### ACTIVITY
Look through the listing below for the line containing "[1065.10-1066.00s]". Copy it and each line after it up to and including the line containing "[1075.00-1075.90s]", exactly, leaving out pictures.

### PROVIDED RECORDS

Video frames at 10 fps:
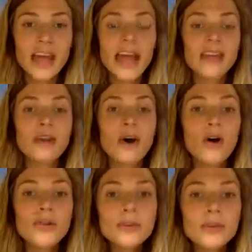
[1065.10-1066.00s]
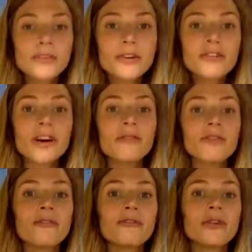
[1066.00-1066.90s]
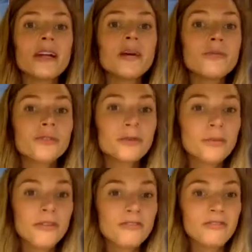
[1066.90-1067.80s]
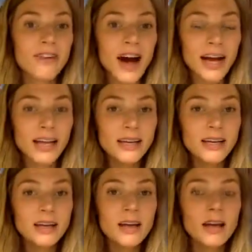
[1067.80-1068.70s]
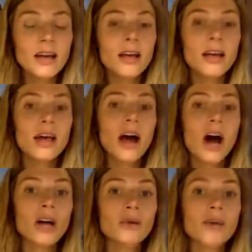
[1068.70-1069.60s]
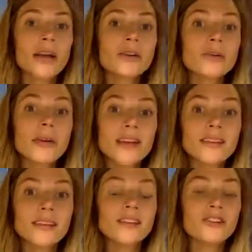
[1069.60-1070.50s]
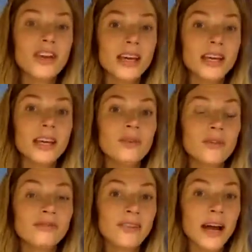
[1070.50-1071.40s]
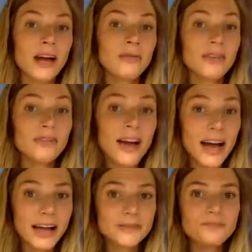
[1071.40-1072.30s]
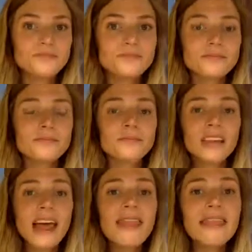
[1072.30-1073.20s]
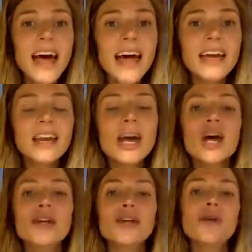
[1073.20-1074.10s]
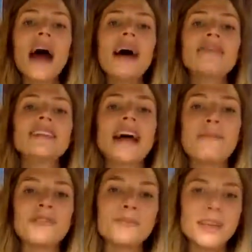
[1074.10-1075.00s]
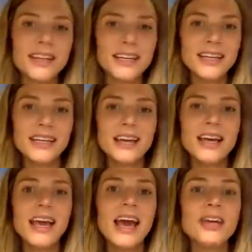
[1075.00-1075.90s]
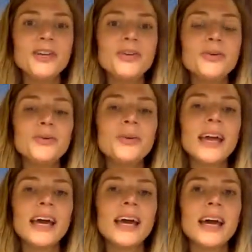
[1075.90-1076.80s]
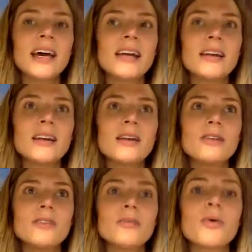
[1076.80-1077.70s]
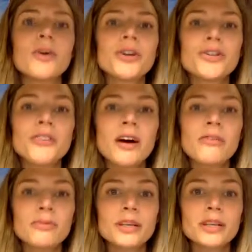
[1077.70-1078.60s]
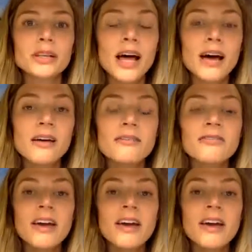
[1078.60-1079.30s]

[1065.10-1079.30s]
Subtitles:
and also give yourself the freedom to refine on a regular basis, to check in and refine, then you have adaptability and you can support yourself with love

### SOLUTION TO THE EXERCISE
[1065.10-1066.00s]
[1066.00-1066.90s]
[1066.90-1067.80s]
[1067.80-1068.70s]
[1068.70-1069.60s]
[1069.60-1070.50s]
[1070.50-1071.40s]
[1071.40-1072.30s]
[1072.30-1073.20s]
[1073.20-1074.10s]
[1074.10-1075.00s]
[1075.00-1075.90s]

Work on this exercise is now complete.